Spinning still rules the L.A. workout scene, but there’s a buzzy new fitness player that’s captured the attention of the sweat-obsessed masses: Body By Simone, or BBS, is a Tracy Anderson–esque fitness studio run by trainer Simone De La Rue. It’s a New York City import that flew largely under the radar until the West Hollywood branch opened in April and the Angelenos started raving. The 60-minute Re-Energize Dance Cardio workout is the studio’s signature. At 8623–25 Santa Monica Blvd.

Wine Country Update

This summer in Napa Valley, Odette Estate (5998 Silverado Trail)—a new Stags Leap winery from the team behind CADE and PlumpJack—returns with its Secret Cinema drive-in-movie nights, which it pioneered last spring. Tickets include dinner and a tasting flight. A food truck will be on-site. (Gott’s Food Truck was there last season.) Meanwhile, in Sonoma’s Russian River Valley, the Farmhouse Inn (7871 River Rd.; 707-887-3300) will debut a $2 million spa. Book the Catherine’s Favorite massage (from $220).

Foodie SoCal

In San Diego, the former no-man’s-land at 30th and Upas streets—between the North Park and South Park neighborhoods—is now the epicenter of the city’s culinary scene with the addition of The North Parker (3000 Upas St.; 619-955-5397), a residential building with a restaurant-packed plaza. A Michelin-starred chef is the ramen slinger at UnderBelly (3000 Upas St.). Tacos Perla (3000 Upas St., Ste. 105; 619-795-0700) serves the top adobada (marinated pork) in town. Influx (3000 Upas St., Ste. 103; 619-795-0680) is revered for its croissants, and Modern Times Beer (3000 Upas St., Ste. 102; 619-269-5222) for its stouts. Also nearby are The Smoking Goat (3408 30th St.; 619-955-5295)—one word: escargots—and Urban Solace (3823 30th St.; 619-295-6464)—one dish: chicken and dumplings. —Amy Finley

A Palm Springs Grande Dame

Just outside Palm Springs, The Ritz-Carlton, Rancho Mirage has come back to life—literally. Twenty-six years after first opening a hotel on a 650-foot bluff overlooking the Coachella Valley, the brand has returned to the exact building that it occupied until 2000, when the location became The Lodge at Rancho Mirage. Following a series of setbacks triggered by the economic collapse of 2008, the prop­erty had its homecoming as a Ritz-Carlton­ this spring, marking the company’s first U.S. hotel to open since 2010.

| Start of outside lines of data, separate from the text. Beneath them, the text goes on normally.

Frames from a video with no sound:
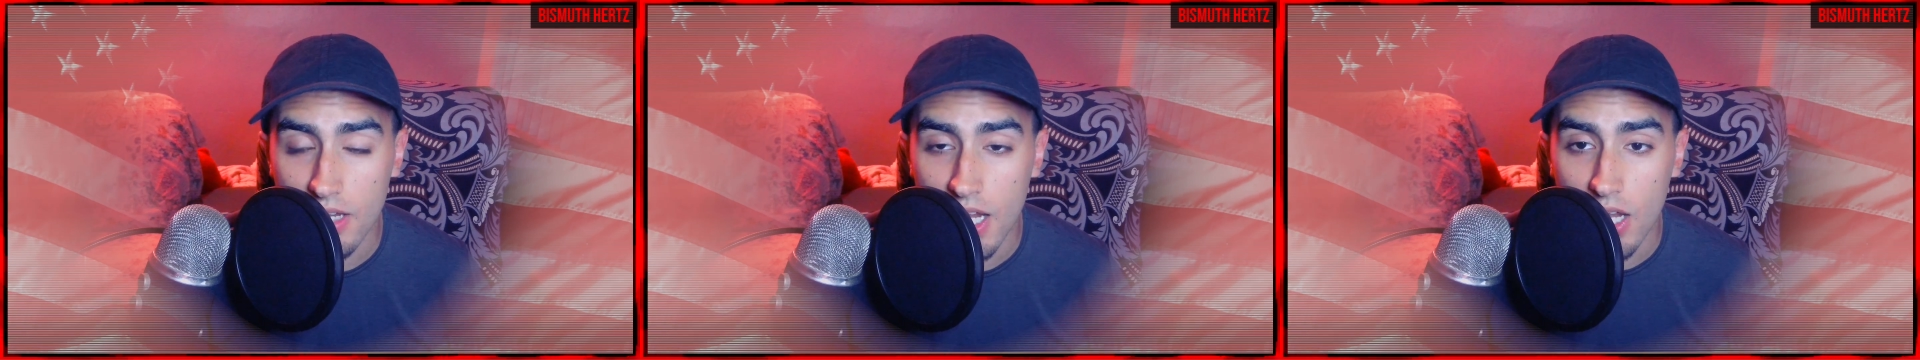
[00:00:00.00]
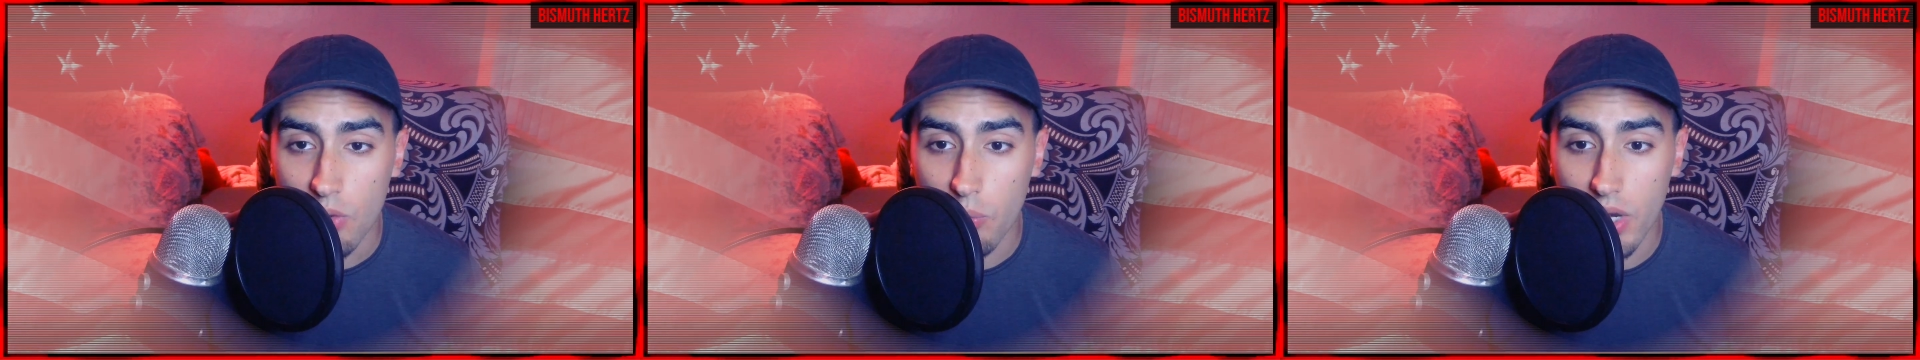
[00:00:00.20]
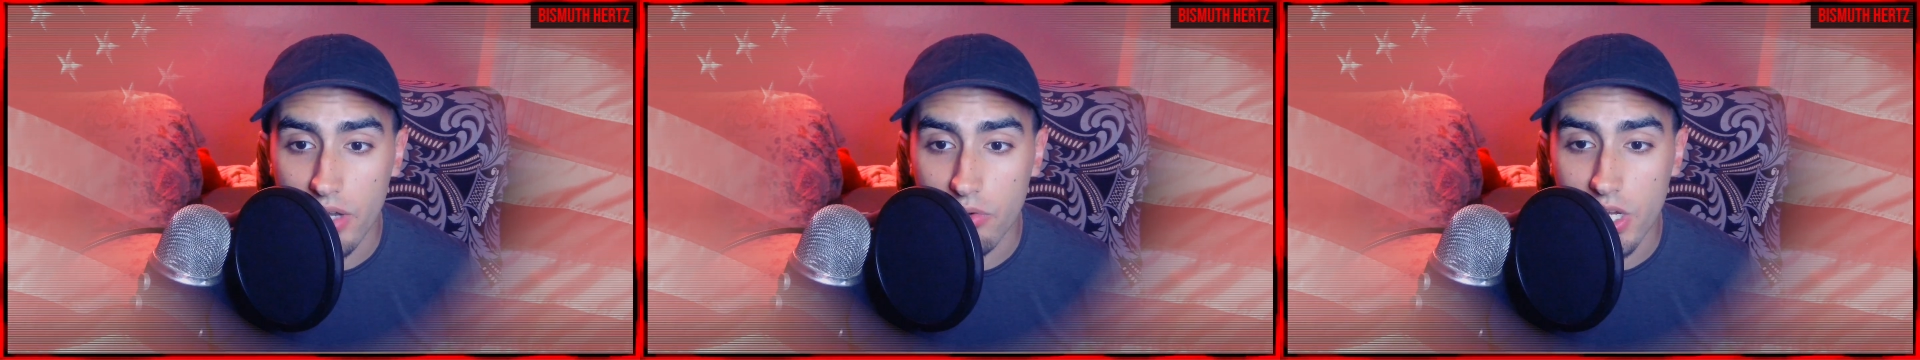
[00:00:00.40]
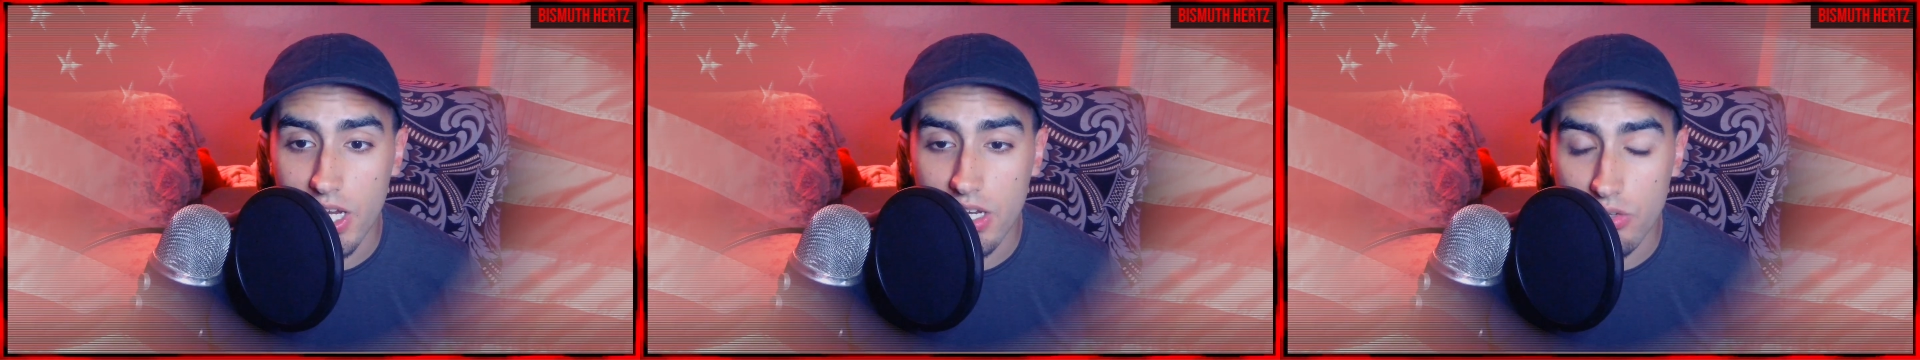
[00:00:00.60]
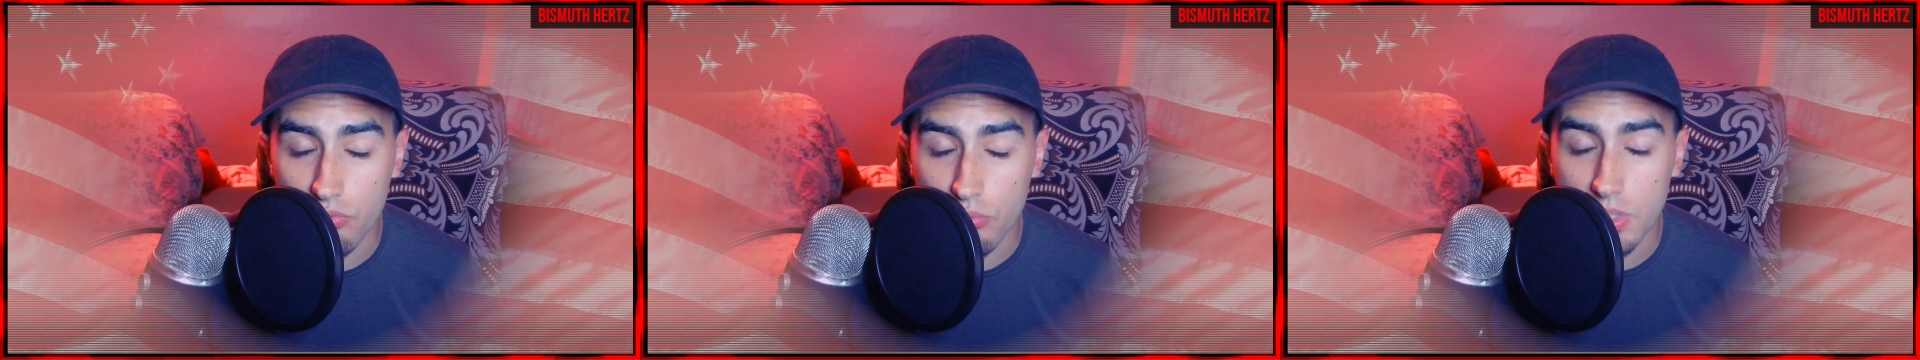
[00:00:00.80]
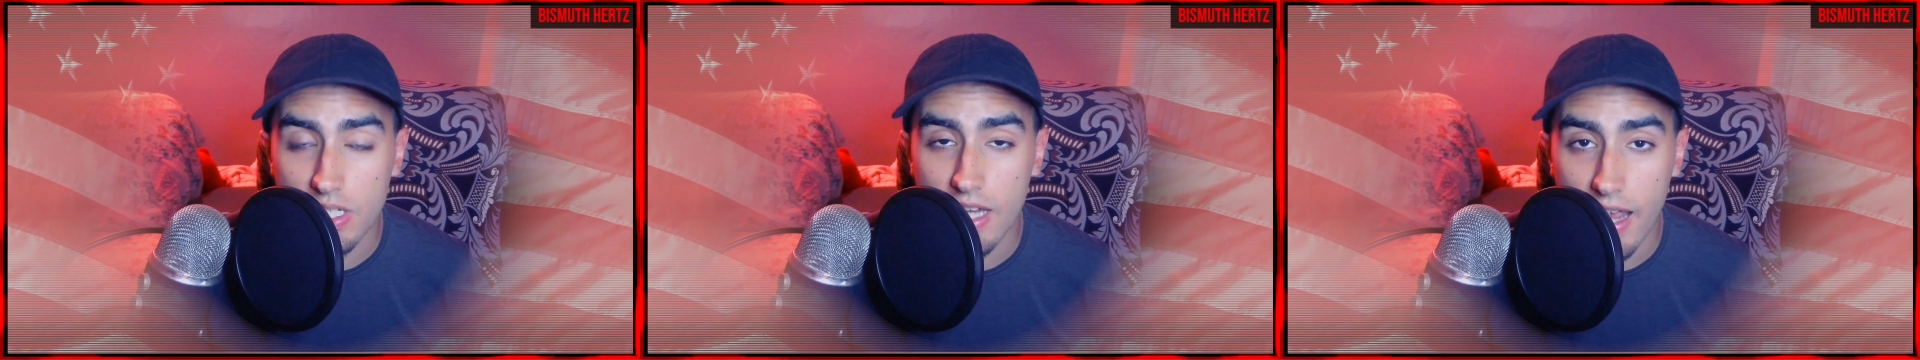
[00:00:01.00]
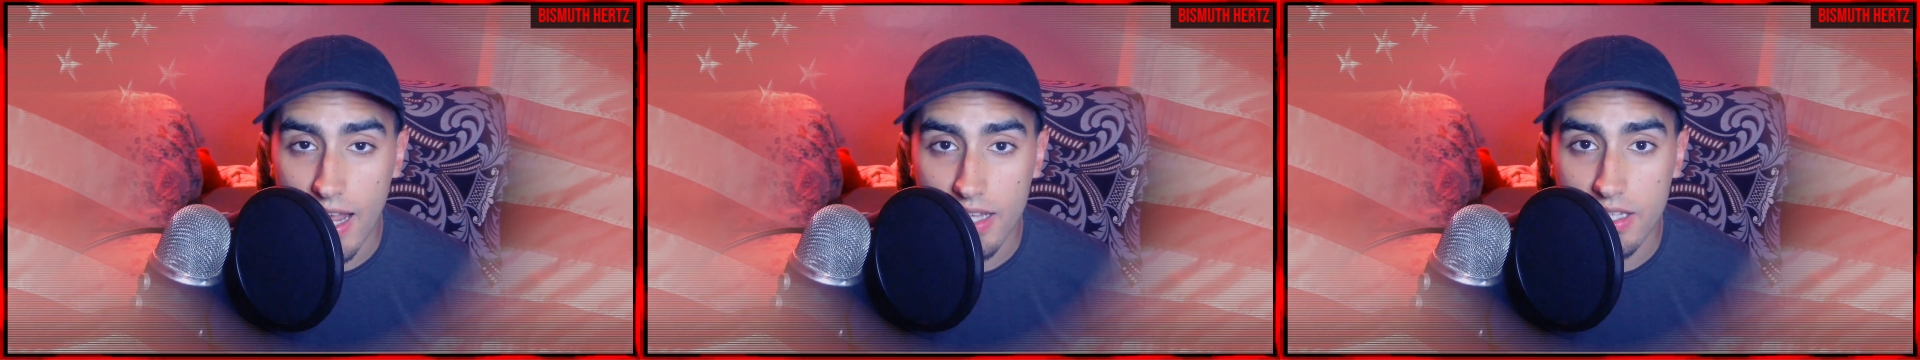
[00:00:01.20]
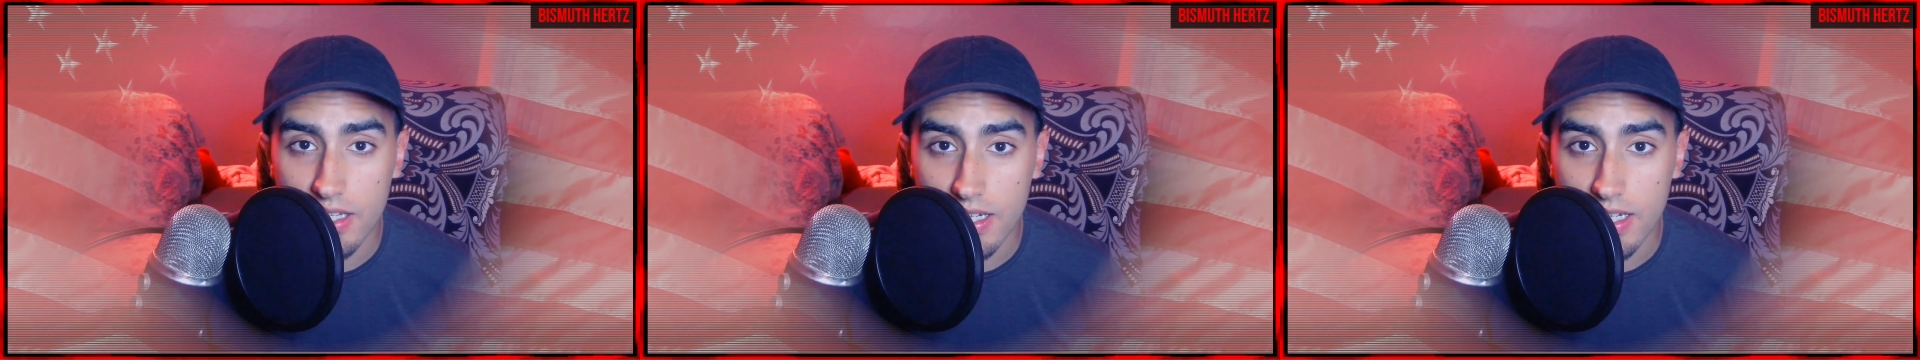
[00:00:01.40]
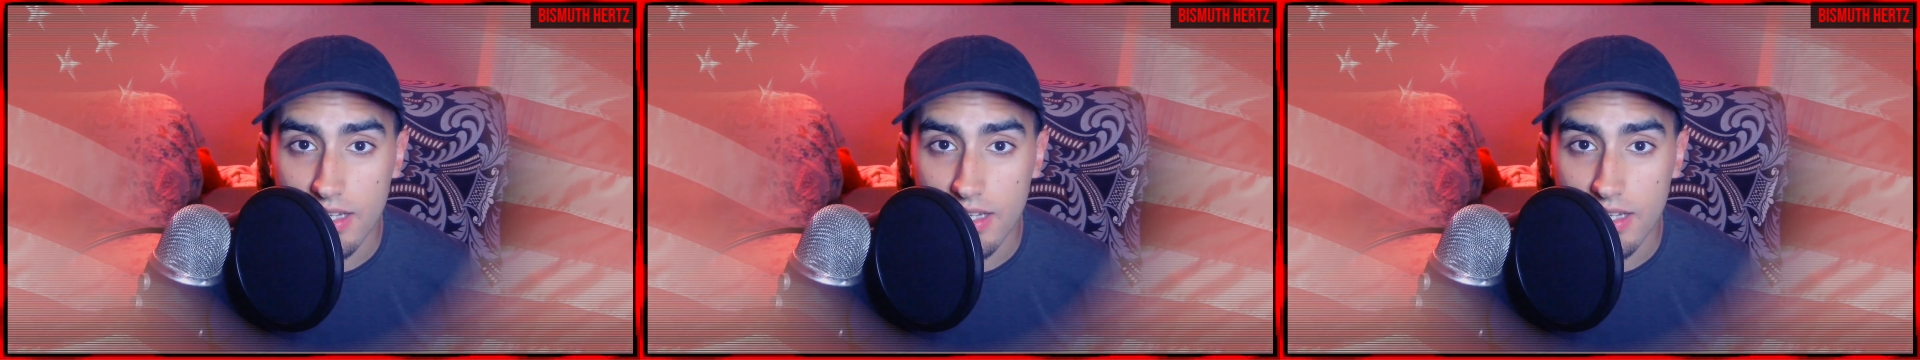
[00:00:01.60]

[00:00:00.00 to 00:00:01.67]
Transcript: when in reality,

The three-story, E-shaped main building (a new state-of-the-art 15-treatment-room spa and fitness complex sits adjacent) is designed to feel indoor-outdoor. A warm lobby leads to one of two new restaurants—the State Fare Bar & Kitchen (The Edge steakhouse is slated to open this fall)—which spills onto one of three pool decks with a vast, panoramic valley view. Of the 244 rooms, 26 of 79 on the first floor have private, fire-pit-equipped patios (from $280), an ideal place to catch a sunset (or star-filled night sky), cocktail in hand. Rooms start at $230; 68900 Frank Sinatra Dr.; 760-321-8282. —A.R.